Trump’s effort to guilt-trip the Europeans would be more compelling if the United States, and not Germany and other European nations, were still at the forefront of helping Ukraine. Defending Trump’s proposal, Secretary of State Marco Rubio said that its goal was to incentivize “our European partners . . . to impose the sanctions themselves that they’re asking us to impose. . . . We want to encourage them to actually do the things they’re asking us to do.”
That is, of course, disingenuous—and not just because it is the U.S. administration, not the Europeans, bringing tariffs on India and China into the equation. Since Trump’s inauguration, the EU has adopted three new packages of sanctions against Russia, while the U.S. Treasury Department has not updated its Russia-related sanctions lists once, opening ample opportunities for workarounds. The Justice Department also disbanded the Biden-era task force assembled to investigate and seize assets of Russian oligarchs in the United States.
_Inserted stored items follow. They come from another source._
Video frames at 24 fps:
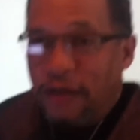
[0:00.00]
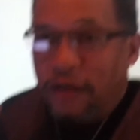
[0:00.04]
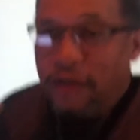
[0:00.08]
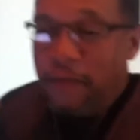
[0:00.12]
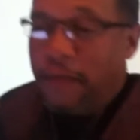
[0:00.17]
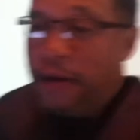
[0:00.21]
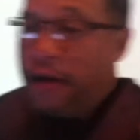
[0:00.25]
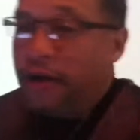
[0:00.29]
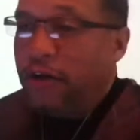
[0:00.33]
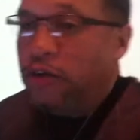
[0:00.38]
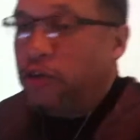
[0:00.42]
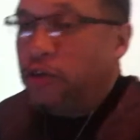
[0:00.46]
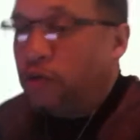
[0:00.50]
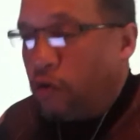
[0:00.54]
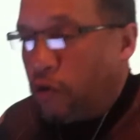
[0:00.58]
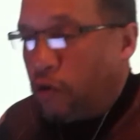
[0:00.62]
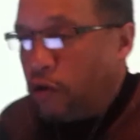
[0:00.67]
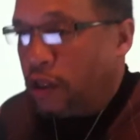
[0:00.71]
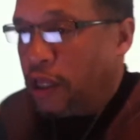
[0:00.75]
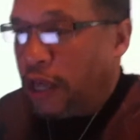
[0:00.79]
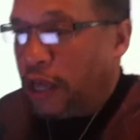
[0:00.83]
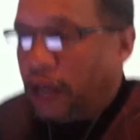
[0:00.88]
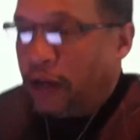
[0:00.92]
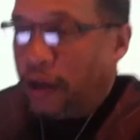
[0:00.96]
to make
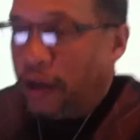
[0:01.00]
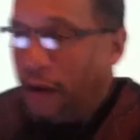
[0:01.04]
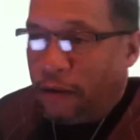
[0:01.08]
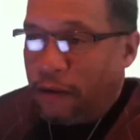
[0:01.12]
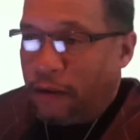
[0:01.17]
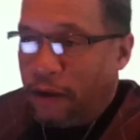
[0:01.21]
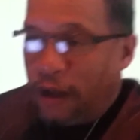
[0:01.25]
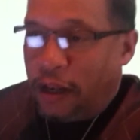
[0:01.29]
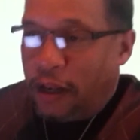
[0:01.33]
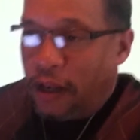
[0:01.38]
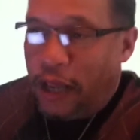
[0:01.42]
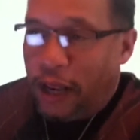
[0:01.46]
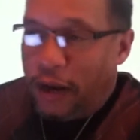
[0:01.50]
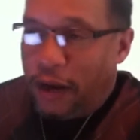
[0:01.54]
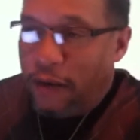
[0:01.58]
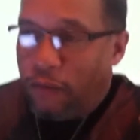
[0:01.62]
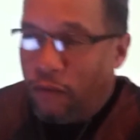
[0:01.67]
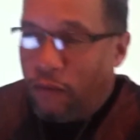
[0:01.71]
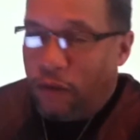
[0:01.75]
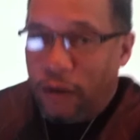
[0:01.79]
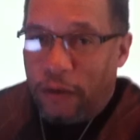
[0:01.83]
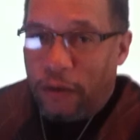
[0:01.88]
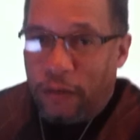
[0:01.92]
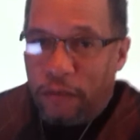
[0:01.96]
sure that
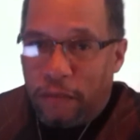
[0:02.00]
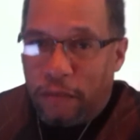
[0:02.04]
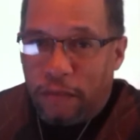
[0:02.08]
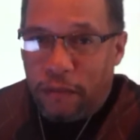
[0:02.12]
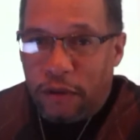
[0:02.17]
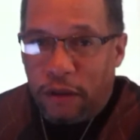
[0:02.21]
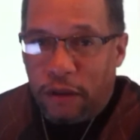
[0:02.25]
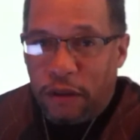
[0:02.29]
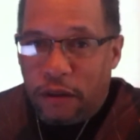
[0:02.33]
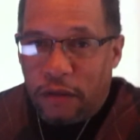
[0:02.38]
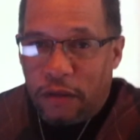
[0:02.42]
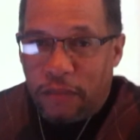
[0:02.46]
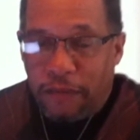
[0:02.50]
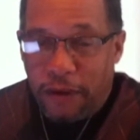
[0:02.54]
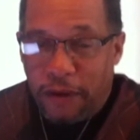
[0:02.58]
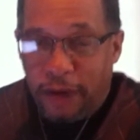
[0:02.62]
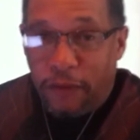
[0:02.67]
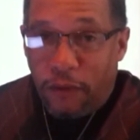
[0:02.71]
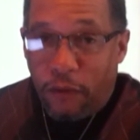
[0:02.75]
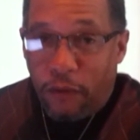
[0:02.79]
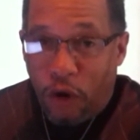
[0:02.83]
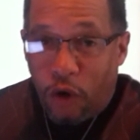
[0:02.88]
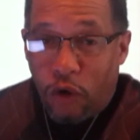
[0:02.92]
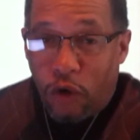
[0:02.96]
when
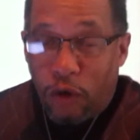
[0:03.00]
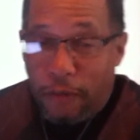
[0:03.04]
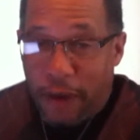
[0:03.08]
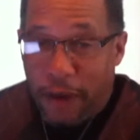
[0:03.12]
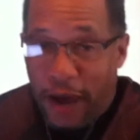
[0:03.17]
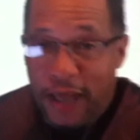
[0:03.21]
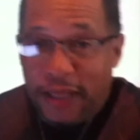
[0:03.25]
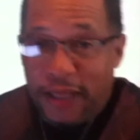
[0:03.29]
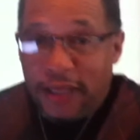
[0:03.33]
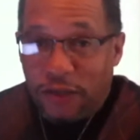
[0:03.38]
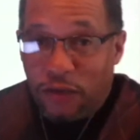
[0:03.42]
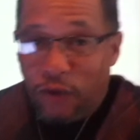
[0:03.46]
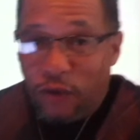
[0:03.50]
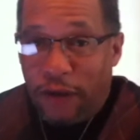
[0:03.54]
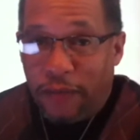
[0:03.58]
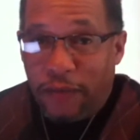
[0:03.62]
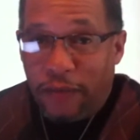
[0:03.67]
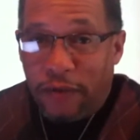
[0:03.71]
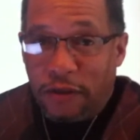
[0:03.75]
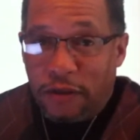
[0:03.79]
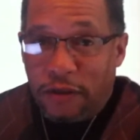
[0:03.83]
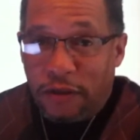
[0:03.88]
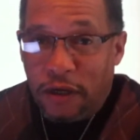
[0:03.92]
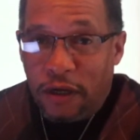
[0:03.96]
people go to buy these
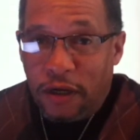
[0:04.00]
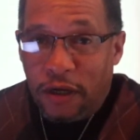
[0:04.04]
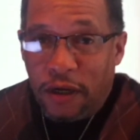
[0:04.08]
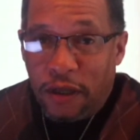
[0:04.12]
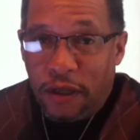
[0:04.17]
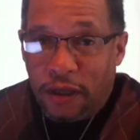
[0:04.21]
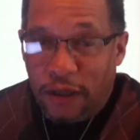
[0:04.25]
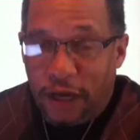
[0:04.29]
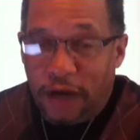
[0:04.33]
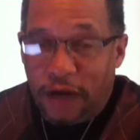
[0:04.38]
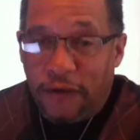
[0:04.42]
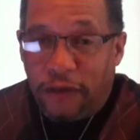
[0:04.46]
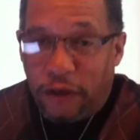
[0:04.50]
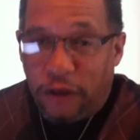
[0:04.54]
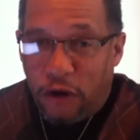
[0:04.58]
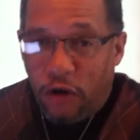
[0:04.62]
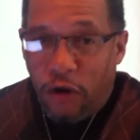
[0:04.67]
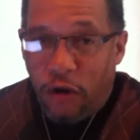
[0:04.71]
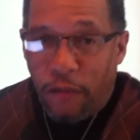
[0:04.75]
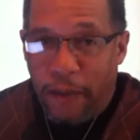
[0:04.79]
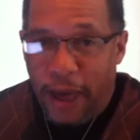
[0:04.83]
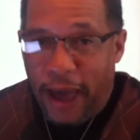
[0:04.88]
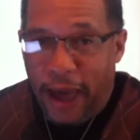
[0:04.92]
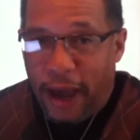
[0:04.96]
weapons, that a
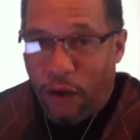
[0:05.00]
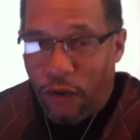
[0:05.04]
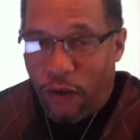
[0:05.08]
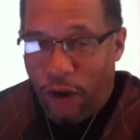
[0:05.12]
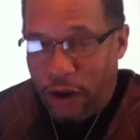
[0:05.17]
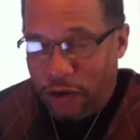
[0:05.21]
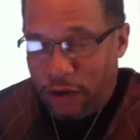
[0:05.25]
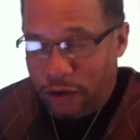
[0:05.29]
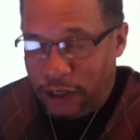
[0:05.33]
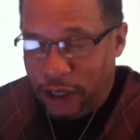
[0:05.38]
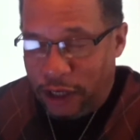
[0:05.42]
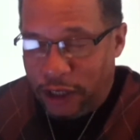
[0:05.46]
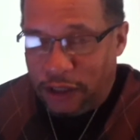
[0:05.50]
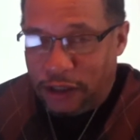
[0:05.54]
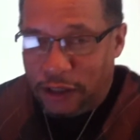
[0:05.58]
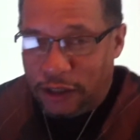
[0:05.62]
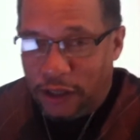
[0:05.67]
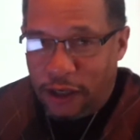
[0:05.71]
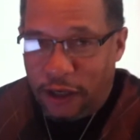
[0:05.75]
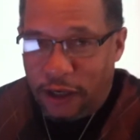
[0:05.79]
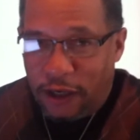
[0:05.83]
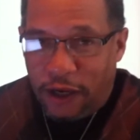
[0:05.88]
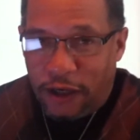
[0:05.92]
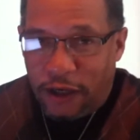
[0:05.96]
thorough background check is
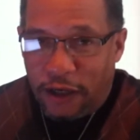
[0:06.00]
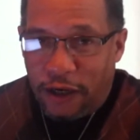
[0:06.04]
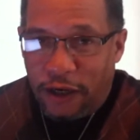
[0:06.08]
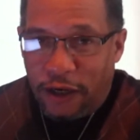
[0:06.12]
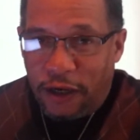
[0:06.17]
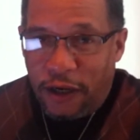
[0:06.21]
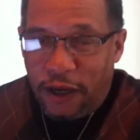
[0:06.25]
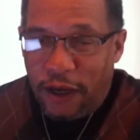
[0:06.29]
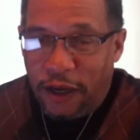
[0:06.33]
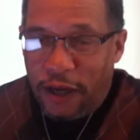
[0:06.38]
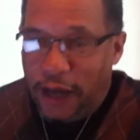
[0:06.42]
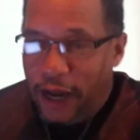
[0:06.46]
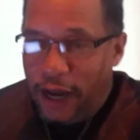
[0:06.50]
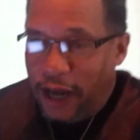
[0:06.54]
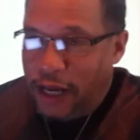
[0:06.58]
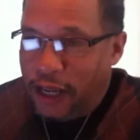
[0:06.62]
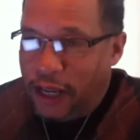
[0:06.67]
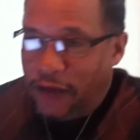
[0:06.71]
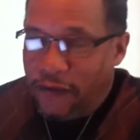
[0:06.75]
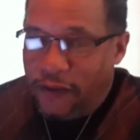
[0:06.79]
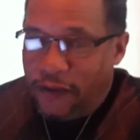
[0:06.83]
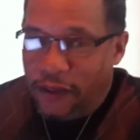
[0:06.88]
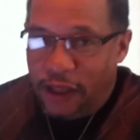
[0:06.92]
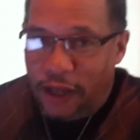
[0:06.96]
conducted. And
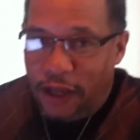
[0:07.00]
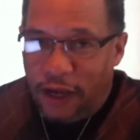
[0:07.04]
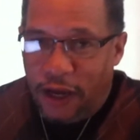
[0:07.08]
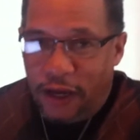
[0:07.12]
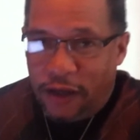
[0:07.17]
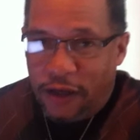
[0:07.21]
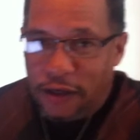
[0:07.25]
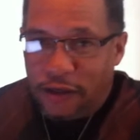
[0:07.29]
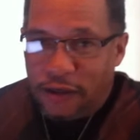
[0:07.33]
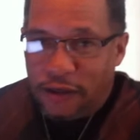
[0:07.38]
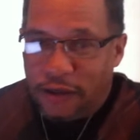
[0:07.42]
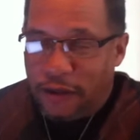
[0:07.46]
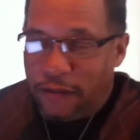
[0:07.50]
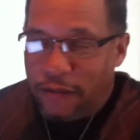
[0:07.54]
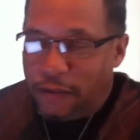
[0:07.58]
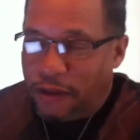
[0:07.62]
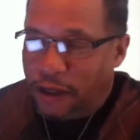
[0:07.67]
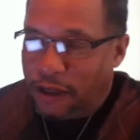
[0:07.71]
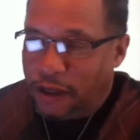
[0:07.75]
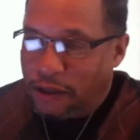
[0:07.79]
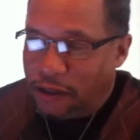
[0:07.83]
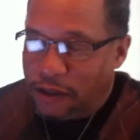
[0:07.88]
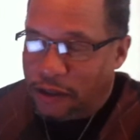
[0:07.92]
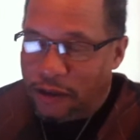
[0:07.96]
even then, some
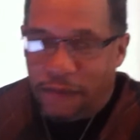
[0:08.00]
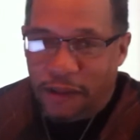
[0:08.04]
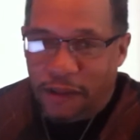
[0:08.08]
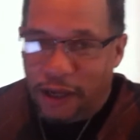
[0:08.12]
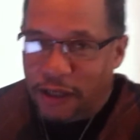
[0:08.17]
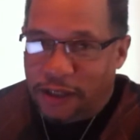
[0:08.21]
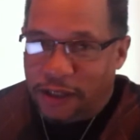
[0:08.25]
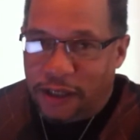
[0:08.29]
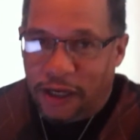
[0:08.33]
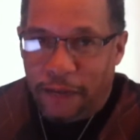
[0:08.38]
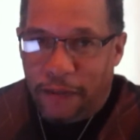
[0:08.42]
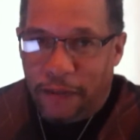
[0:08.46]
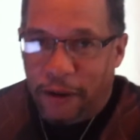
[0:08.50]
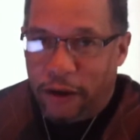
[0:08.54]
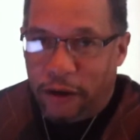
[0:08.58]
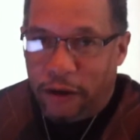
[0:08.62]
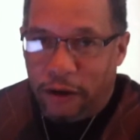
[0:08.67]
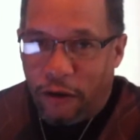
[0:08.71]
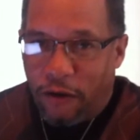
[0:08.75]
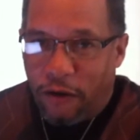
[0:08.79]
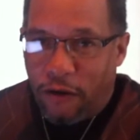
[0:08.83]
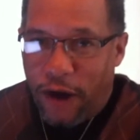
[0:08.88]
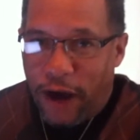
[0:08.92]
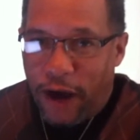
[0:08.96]
things slip under
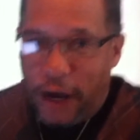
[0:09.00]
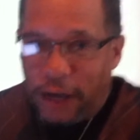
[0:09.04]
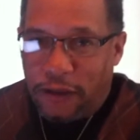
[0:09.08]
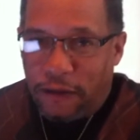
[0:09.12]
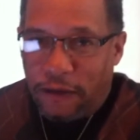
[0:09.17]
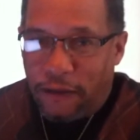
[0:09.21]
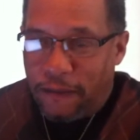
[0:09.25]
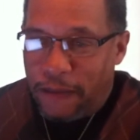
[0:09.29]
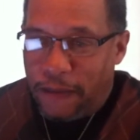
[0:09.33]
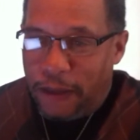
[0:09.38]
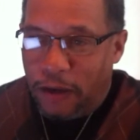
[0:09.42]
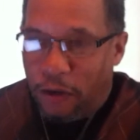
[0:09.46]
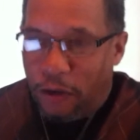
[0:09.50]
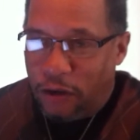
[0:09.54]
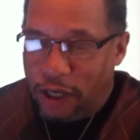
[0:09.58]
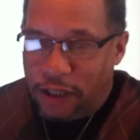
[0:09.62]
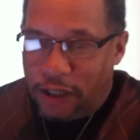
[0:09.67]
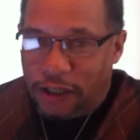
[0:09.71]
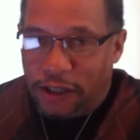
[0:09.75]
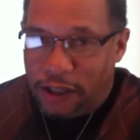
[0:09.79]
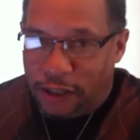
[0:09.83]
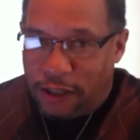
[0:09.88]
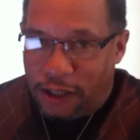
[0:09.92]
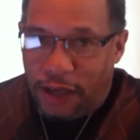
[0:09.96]
the cracks. You know,
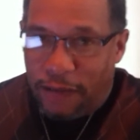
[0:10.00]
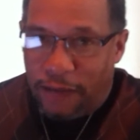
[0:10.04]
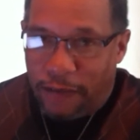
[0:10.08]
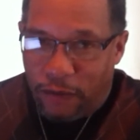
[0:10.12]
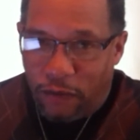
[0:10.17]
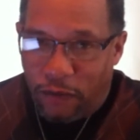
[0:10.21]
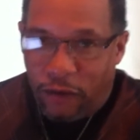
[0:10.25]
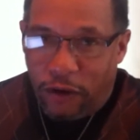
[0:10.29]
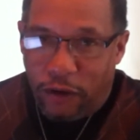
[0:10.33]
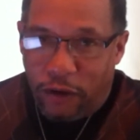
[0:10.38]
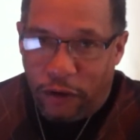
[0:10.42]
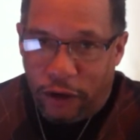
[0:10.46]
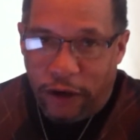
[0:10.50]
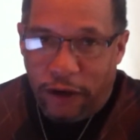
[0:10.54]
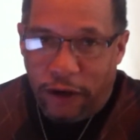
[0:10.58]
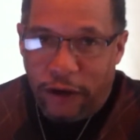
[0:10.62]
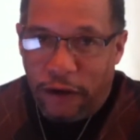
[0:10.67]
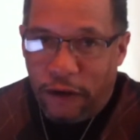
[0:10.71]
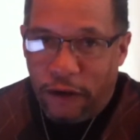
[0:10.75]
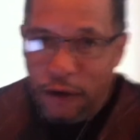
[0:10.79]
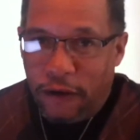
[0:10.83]
let's just keep it real here.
The pressure on NATO, rather than a narrower coalition of countries, gives the game away: Trump has no intention of making his scheme work. Turkey, for one, is not going to go out of its way to decouple from China or Russia, and Ukraine’s backers in neither Europe nor the United States have the leverage to make Ankara sever such ties. Most importantly, it is hard to engage seriously with an impractical, highly complex, and risky scheme when the U.S. administration is doing its utmost to avoid putting any semblance of pressure on Russia.
Since Trump took office, the United States has humiliated Ukraine’s President Volodymyr Zelensky in the Oval Office in February, effectively ended U.S. aid to Ukraine, rolled out the red carpet for Vladimir Putin, and mused about the return of U.S. energy companies to Russia. Furthermore, rewarding the Kremlin’s drone attack against Poland with the lifting of U.S. sanctions against Belarus, the closest of Russia’s allies—and even sending U.S. observers to Russian military maneuvers in Belarus—makes it clear that Trump is not ready to take the side of Ukraine and its European partners in his dealings with Putin.
To be sure, there is a debate to be had about Turkey, Hungary, and Slovakia’s dependence on Russian oil—and about Western European purchases of liquefied natural gas originating in Russia (not mentioned by Trump). Yet those are, at best, second-order issues in the context of what one might hope is an ongoing transatlantic effort to stop Russian aggression against Ukraine.
Likewise, in the abstract, it may be desirable for the Western alliance, however defined, to agree on a common trade policy toward China and use the combined economic weight of U.S. and European markets as leverage to stop Beijing’s predatory economic practices. But such a shared strategy cannot be arrived at by one-sided diktats from an administration that in the eyes of a growing number of Europeans is indifferent, if not hostile, to some of Europe’s most existential interests.
As a result, European leaders must shrug off Washington’s most recent effort to muddy the waters. Instead, they ought to remember what their own strategic goals are, both in Ukraine and in their relationships with Beijing and Delhi, while hoping that opportunities for a more constructive transatlantic dialogue will return when this iteration of U.S. policies fails, as it inevitably will.